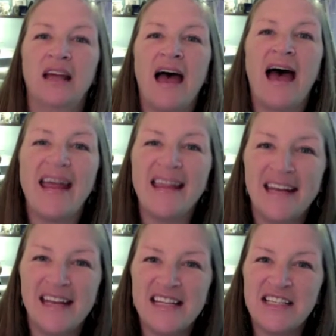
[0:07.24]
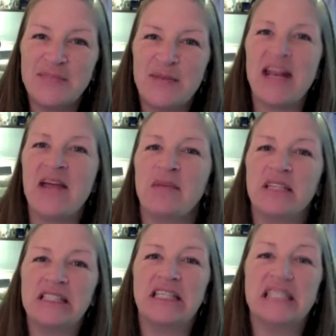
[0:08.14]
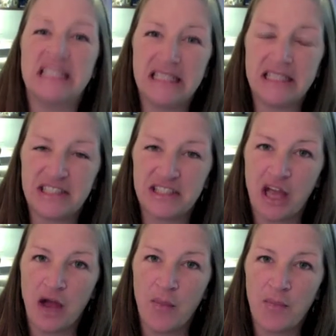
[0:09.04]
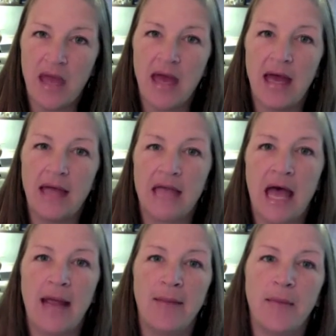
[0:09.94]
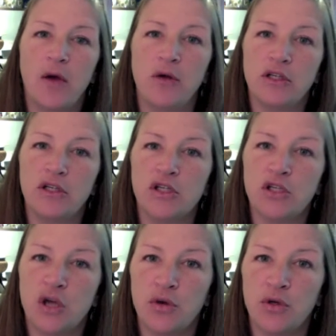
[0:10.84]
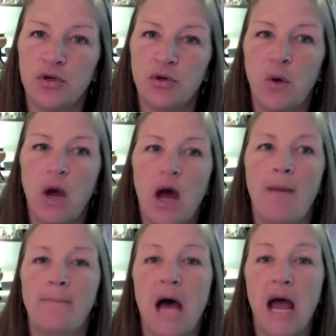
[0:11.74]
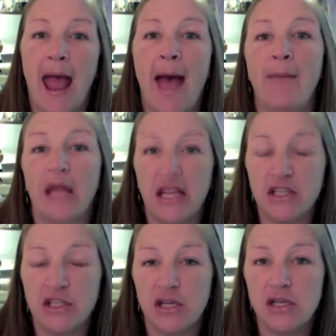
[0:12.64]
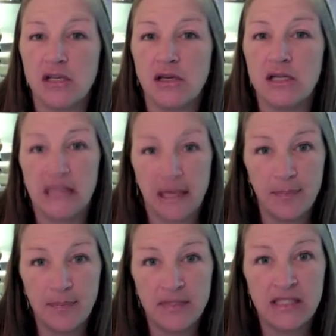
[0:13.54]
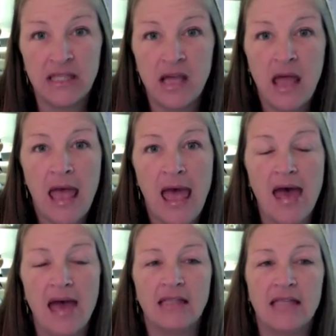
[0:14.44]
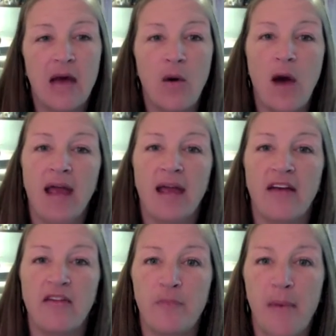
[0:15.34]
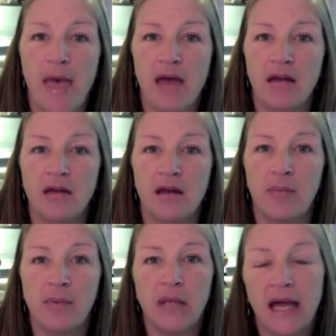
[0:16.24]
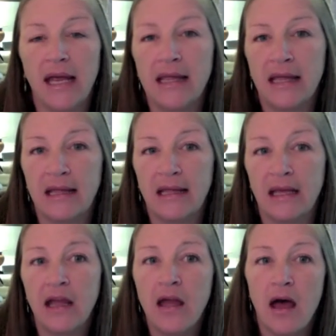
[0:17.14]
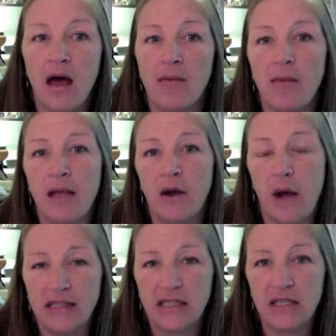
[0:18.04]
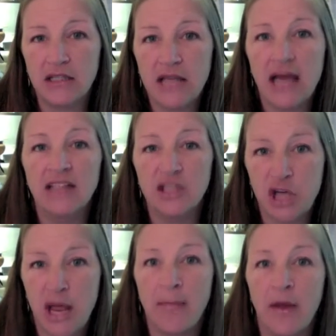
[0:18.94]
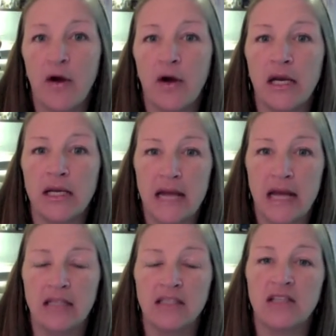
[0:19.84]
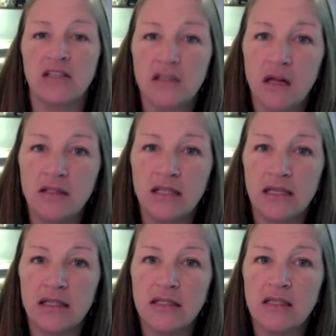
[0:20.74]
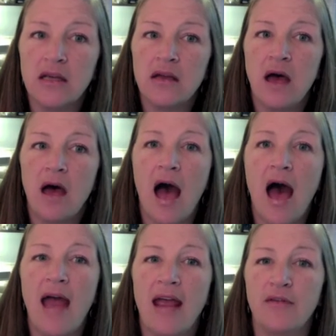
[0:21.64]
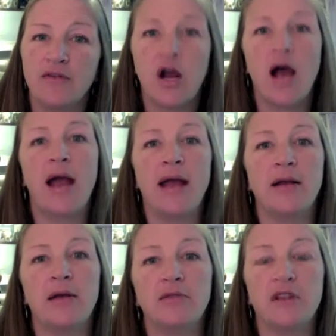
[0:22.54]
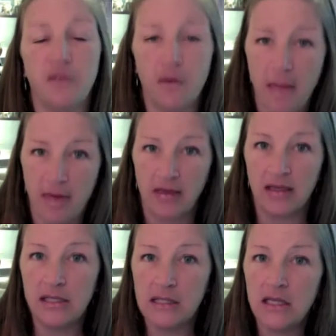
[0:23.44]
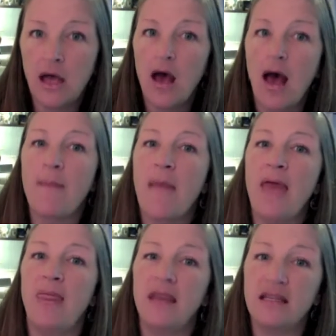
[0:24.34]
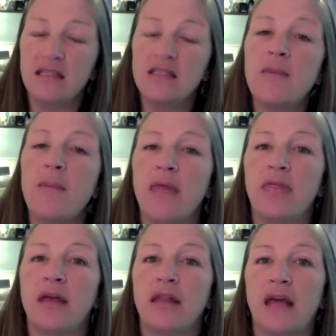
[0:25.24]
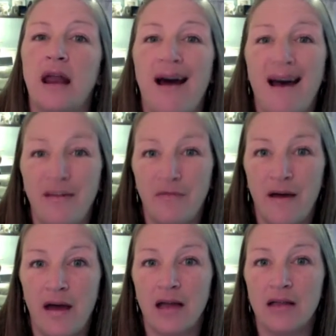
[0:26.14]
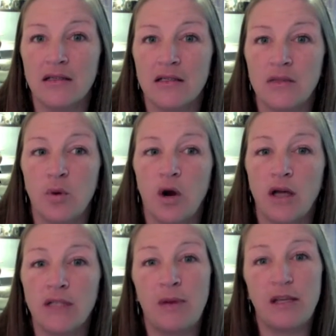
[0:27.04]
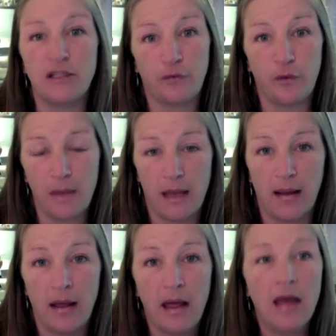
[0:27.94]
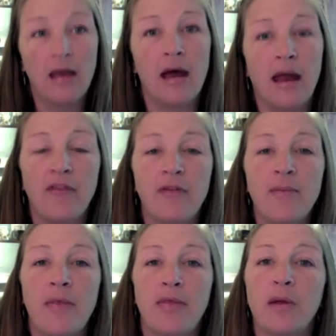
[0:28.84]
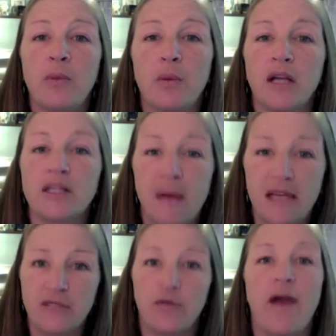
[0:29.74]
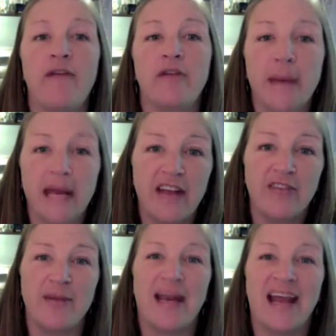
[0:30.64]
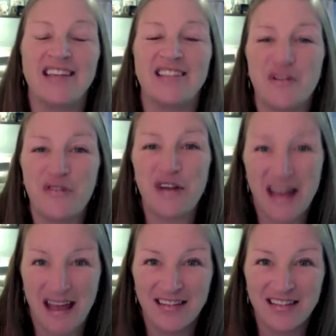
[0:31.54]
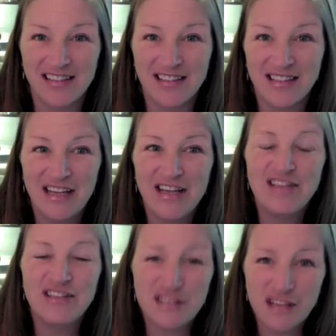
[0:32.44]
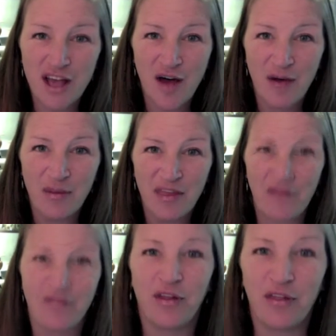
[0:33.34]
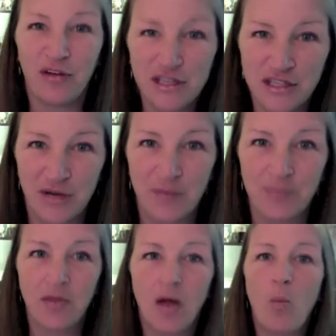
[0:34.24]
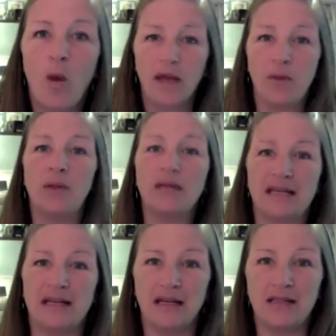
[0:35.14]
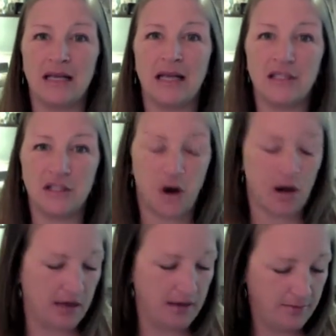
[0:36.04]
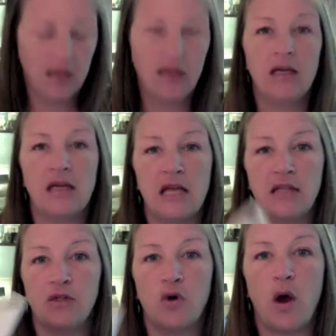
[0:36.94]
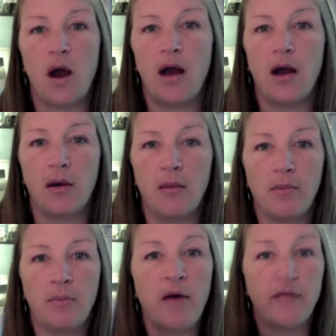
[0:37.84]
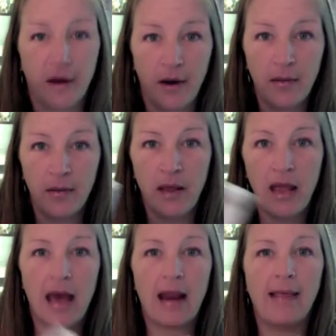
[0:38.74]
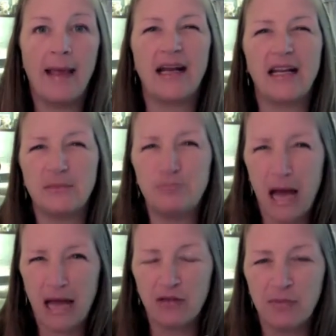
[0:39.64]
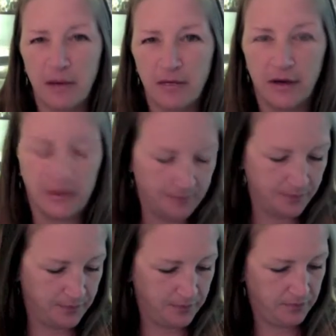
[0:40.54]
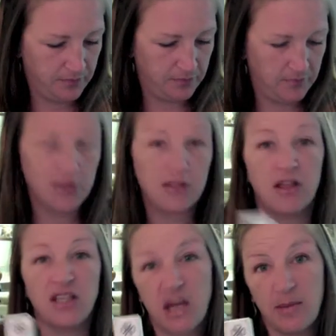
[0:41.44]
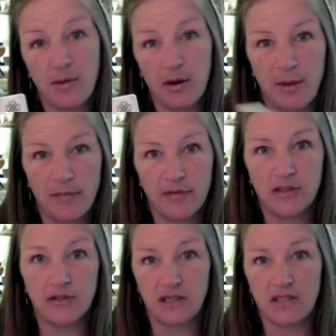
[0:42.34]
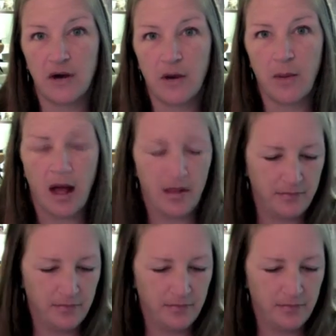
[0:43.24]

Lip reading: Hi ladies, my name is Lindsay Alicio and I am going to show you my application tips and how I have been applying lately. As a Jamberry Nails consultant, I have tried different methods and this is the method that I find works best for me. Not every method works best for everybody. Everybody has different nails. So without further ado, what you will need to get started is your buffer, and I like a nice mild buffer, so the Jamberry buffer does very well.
§
## Task prompt
Would you please copy the listing exactly, omitting every picture?

## Worked solution
[0:07.24]
[0:08.14]
[0:09.04]
[0:09.94]
[0:10.84]
[0:11.74]
[0:12.64]
[0:13.54]
[0:14.44]
[0:15.34]
[0:16.24]
[0:17.14]
[0:18.04]
[0:18.94]
[0:19.84]
[0:20.74]
[0:21.64]
[0:22.54]
[0:23.44]
[0:24.34]
[0:25.24]
[0:26.14]
[0:27.04]
[0:27.94]
[0:28.84]
[0:29.74]
[0:30.64]
[0:31.54]
[0:32.44]
[0:33.34]
[0:34.24]
[0:35.14]
[0:36.04]
[0:36.94]
[0:37.84]
[0:38.74]
[0:39.64]
[0:40.54]
[0:41.44]
[0:42.34]
[0:43.24]

Lip reading: Hi ladies, my name is Lindsay Alicio and I am going to show you my application tips and how I have been applying lately. As a Jamberry Nails consultant, I have tried different methods and this is the method that I find works best for me. Not every method works best for everybody. Everybody has different nails. So without further ado, what you will need to get started is your buffer, and I like a nice mild buffer, so the Jamberry buffer does very well.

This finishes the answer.